Any buttons, like for importing a notebook, would live in the parent
page and would have no access to, nor allow access from, the iframe.
The parent page would know which static notebook it embeds in the
iframe though, so it could provide buttons that connect to the actual
notebook in question, which is a totally different file to the static
notebook being rendered in the iframe anyway.

> Multi domain is a real good idea. I have a clear view in my head on how we
> could use that in a way close to OAuth to allow javascript by still having
> "logged-in" users.
> It wouldn't be as seamless a something like github, but close.

I think we're looking at things differently: You seem to be
considering static views as something generated on the fly and on
demand, nbviewer style.
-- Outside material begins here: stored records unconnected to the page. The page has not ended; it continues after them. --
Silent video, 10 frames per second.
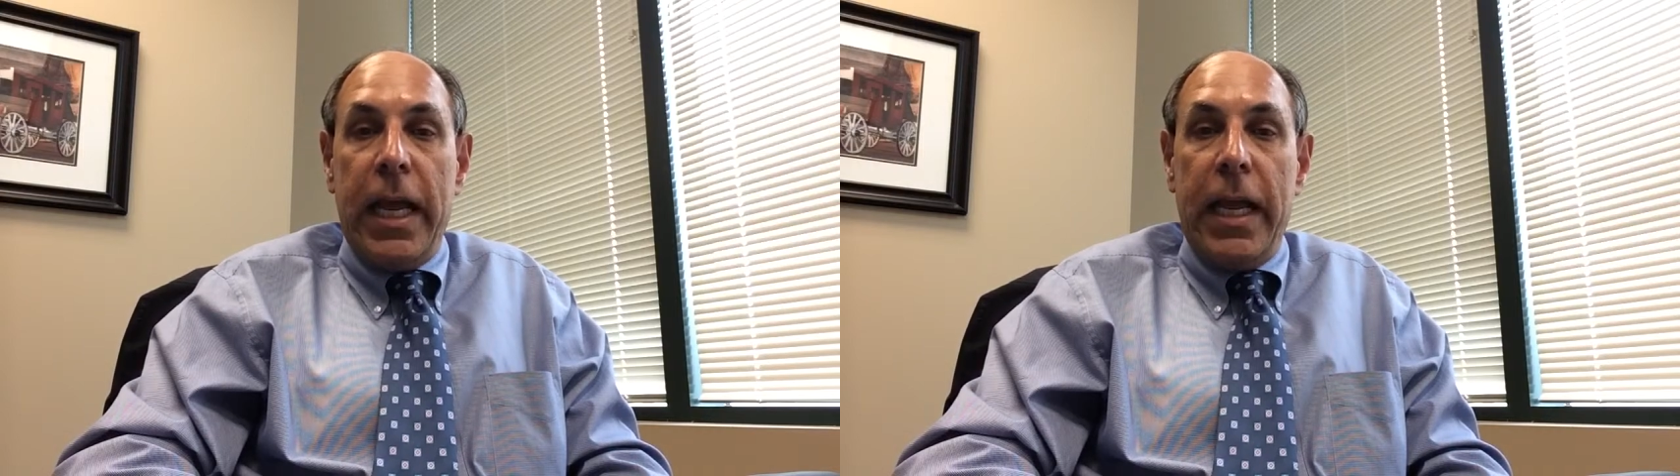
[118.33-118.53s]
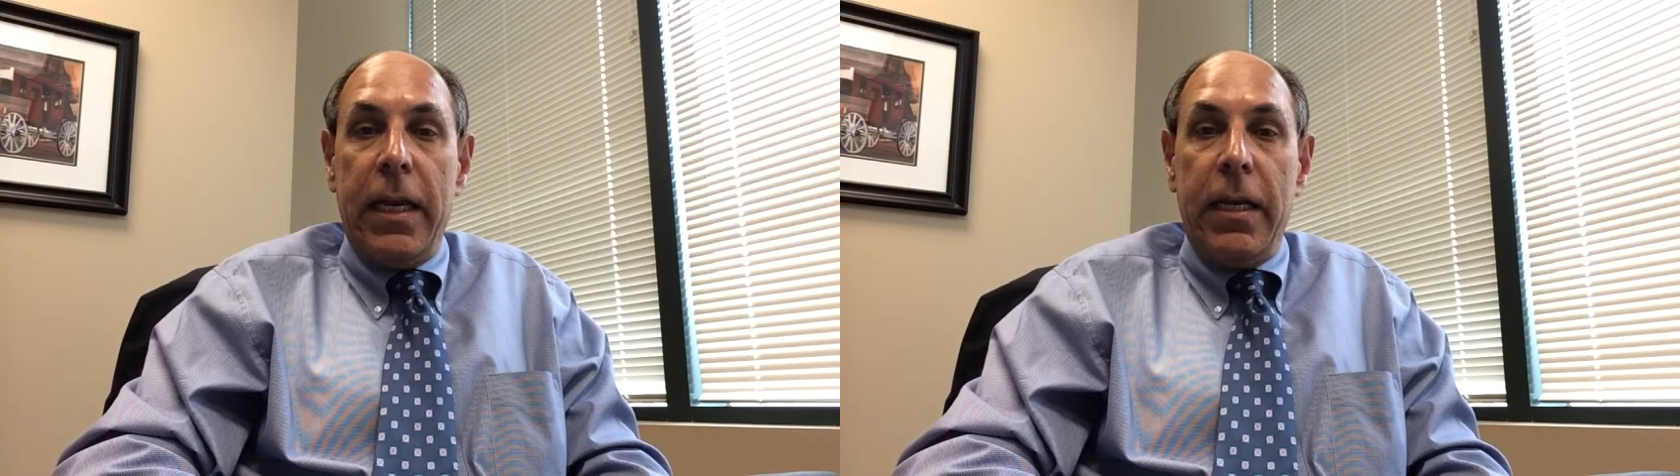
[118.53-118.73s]

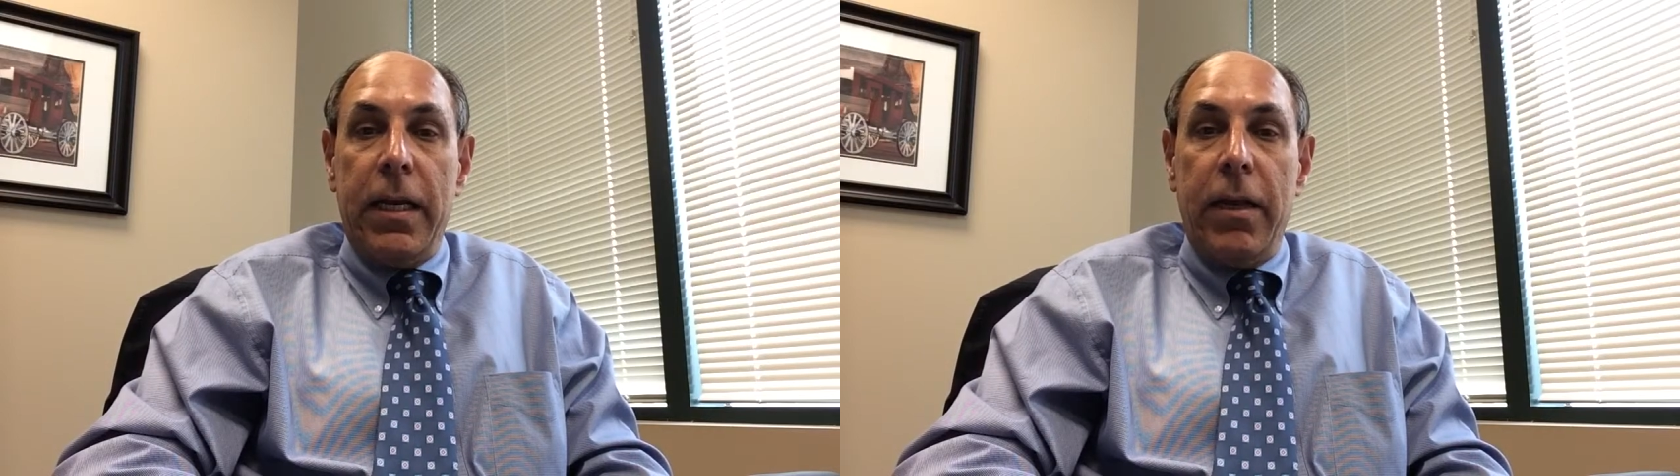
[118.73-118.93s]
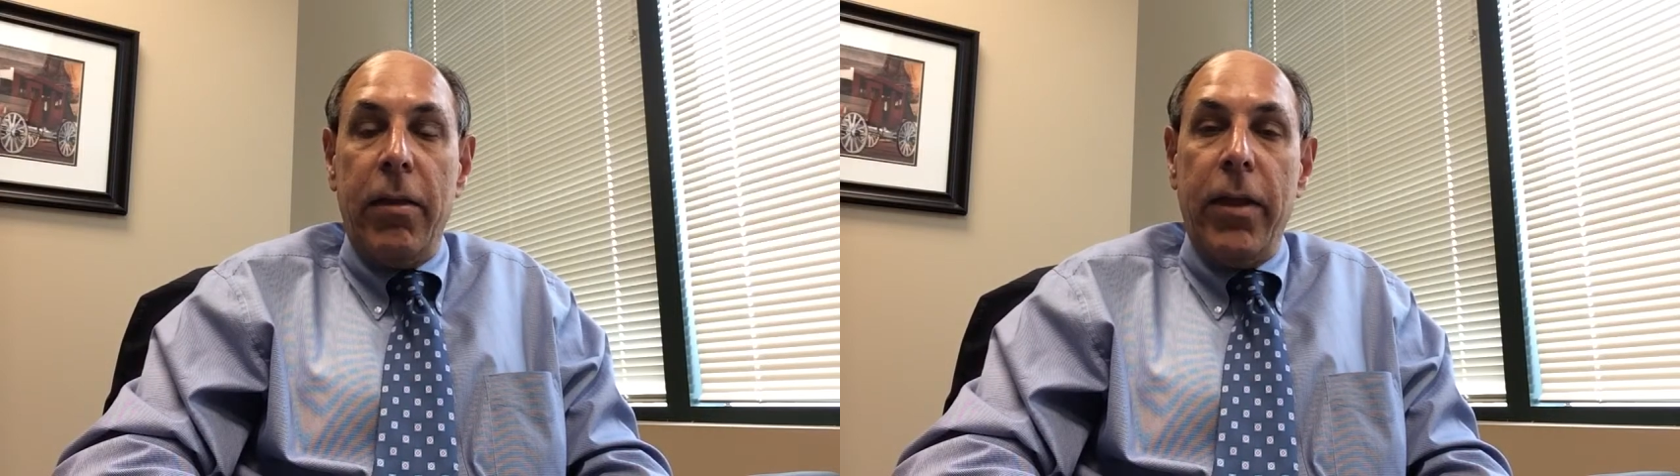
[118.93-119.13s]
and
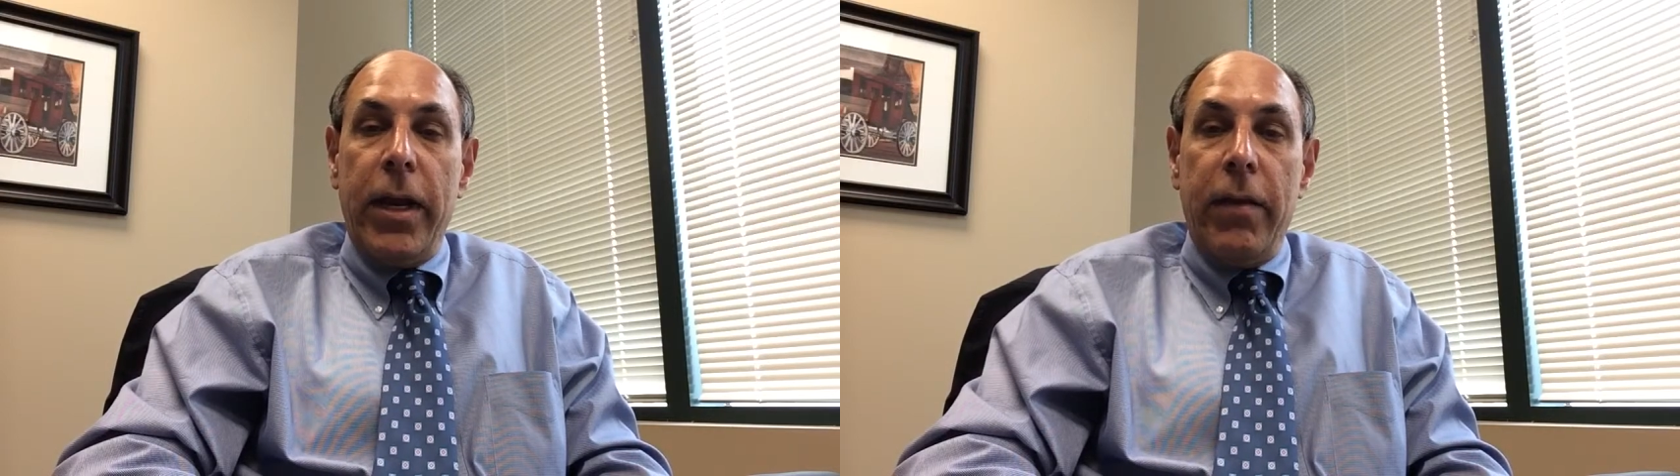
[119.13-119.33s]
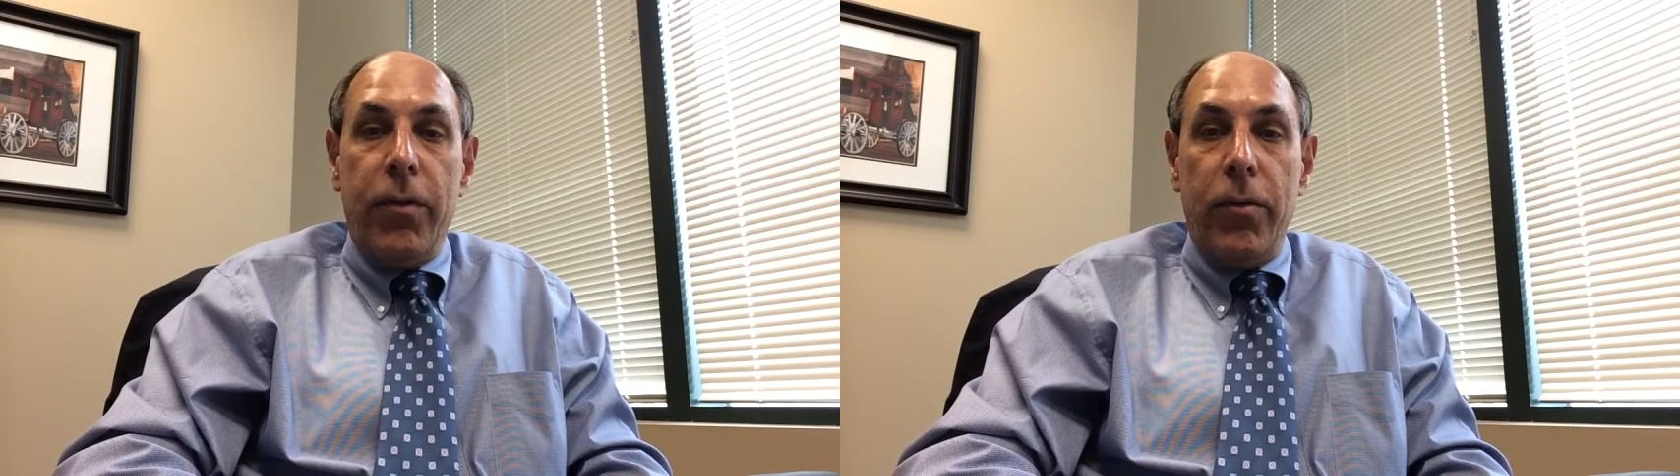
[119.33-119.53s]

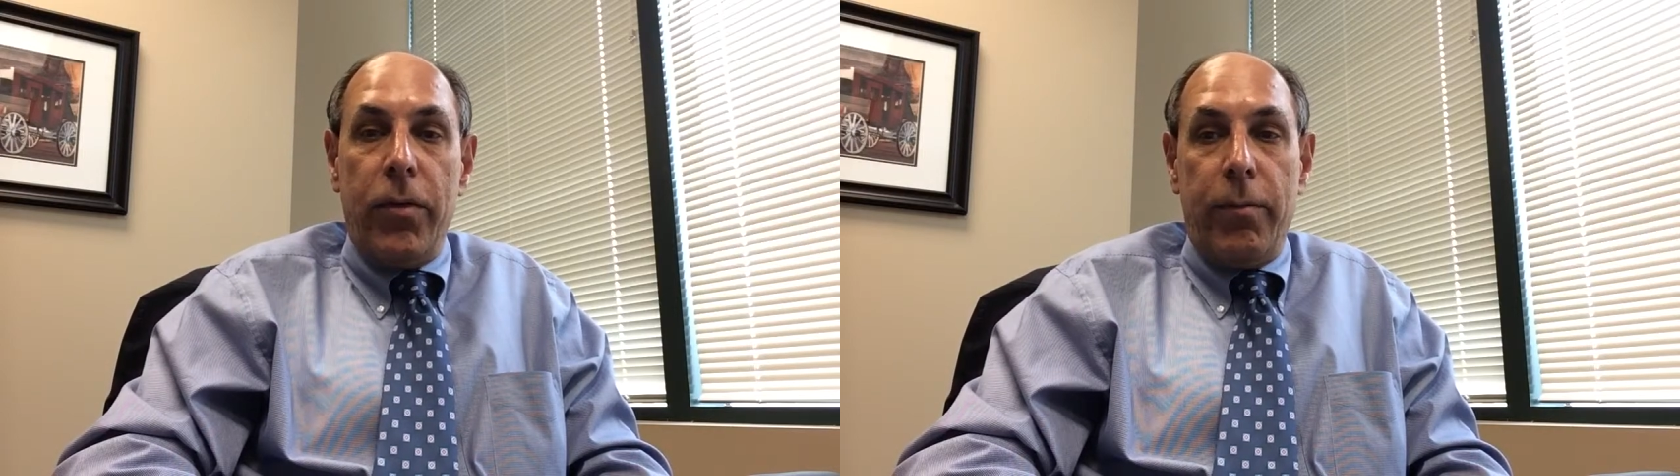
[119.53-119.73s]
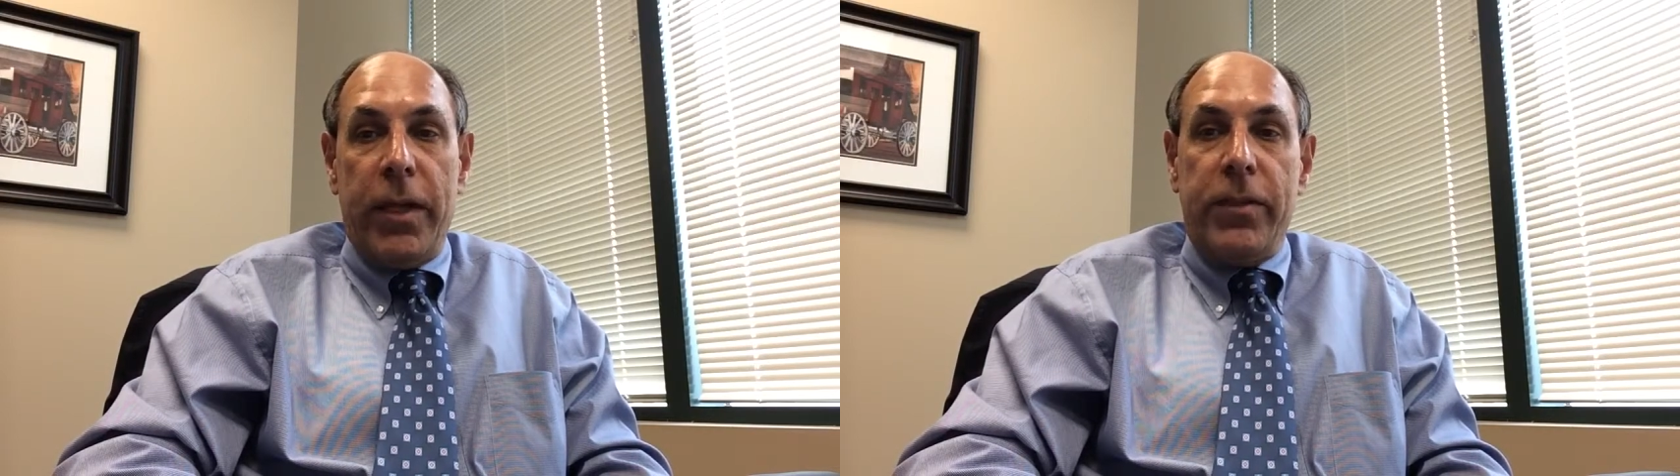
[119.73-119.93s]
then give you
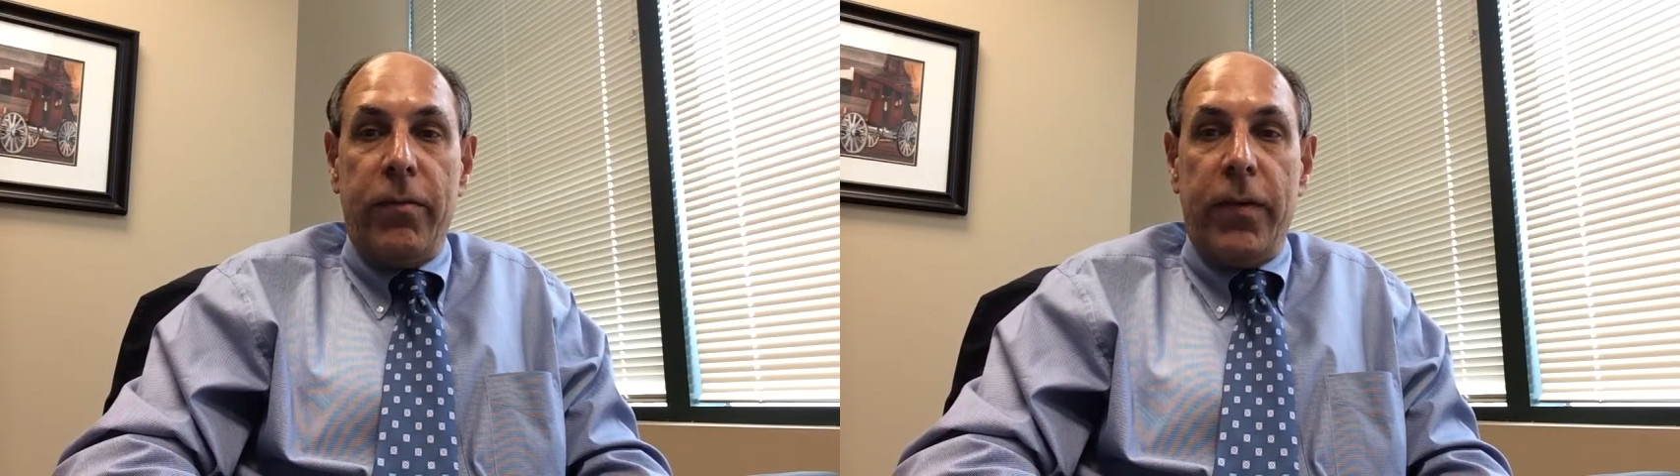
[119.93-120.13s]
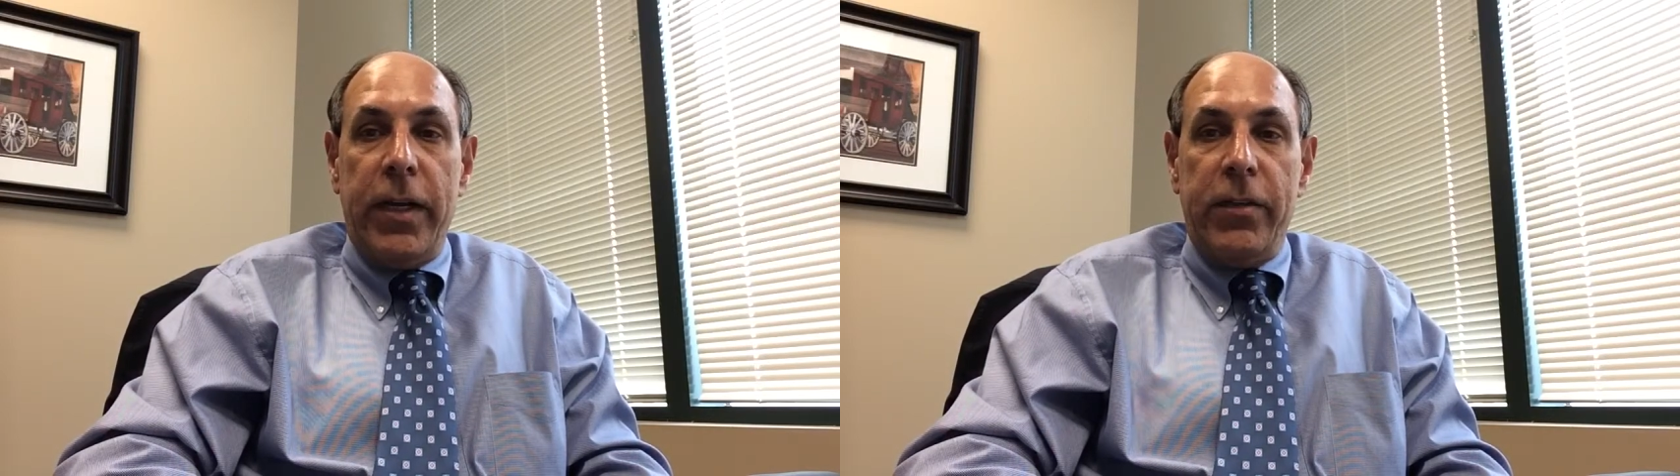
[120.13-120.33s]
the best
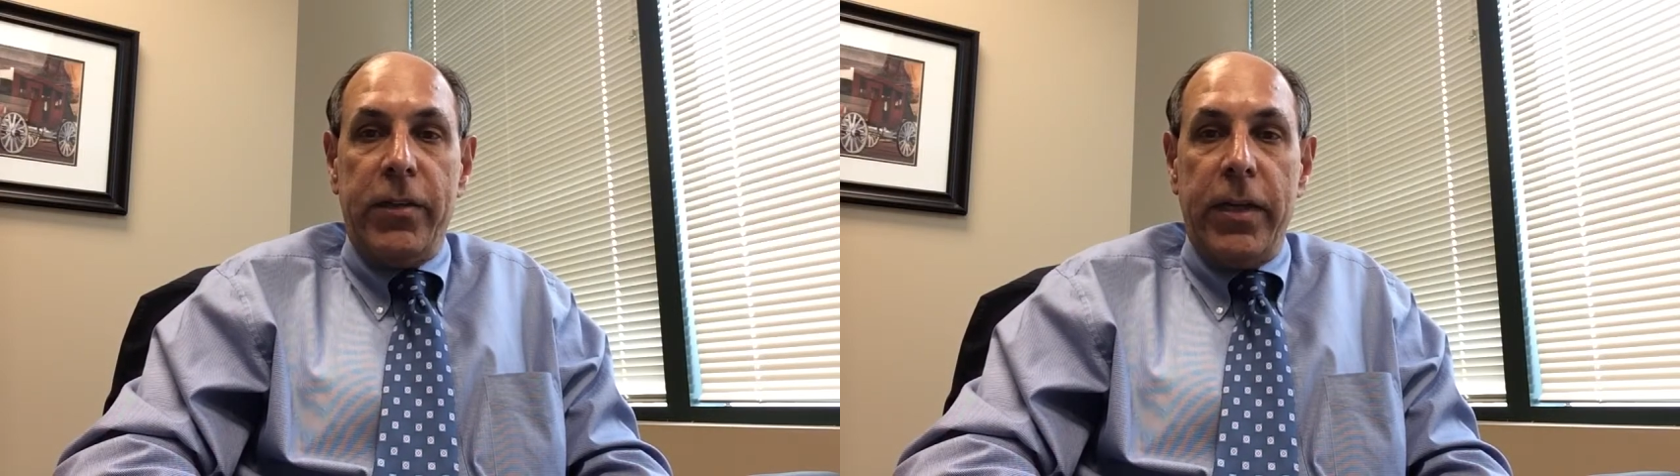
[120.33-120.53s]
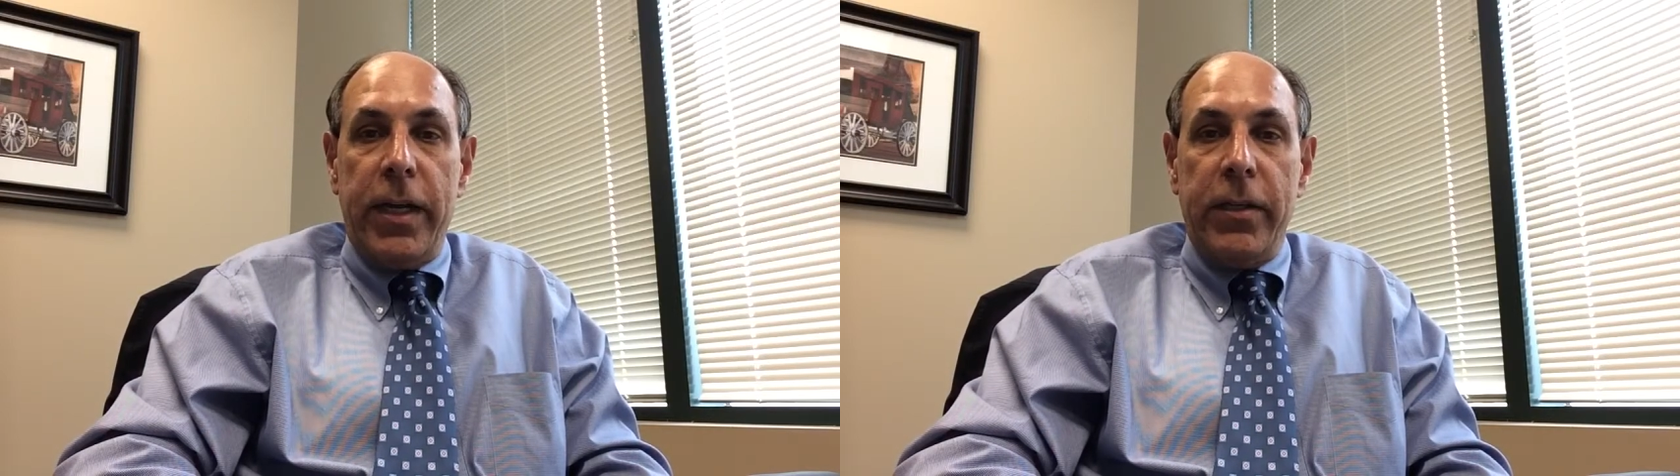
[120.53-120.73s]
advice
I'm thinking about running nbconvert on a
notebook, then keeping the output as a webpage to be copied and passed
around freely. Once the static notebook exists, it's a done deal.
There's no chance of any changes to IPython breaking it. It's a
independent webpage. Updating it would amount to deleting it and
replacing it with a new version.

> The **big** question is:
> Are viewer logged in (in any way) to the given server, and if so do they
> have the right to do anything else with those credentials ?
> If it is just a public notebook viewer, then it's fine.
>
> If you want something more "interactive" (sharing/ permissions…etc, and the
> display any JS ) you won't have much choice.
> Or you will have a painful multi-login.

I'm very much against hosting user submitted notebooks on any domain
with cookie based authentication. It needs to be divided into 'trusted
domain', where no user's JS will ever be served, and 'hosting domain'
that has no account system of it's own. The trusted domain would
control the hosting domain, as a kind of slave.

That's just my take on all this.

Cheers

Carl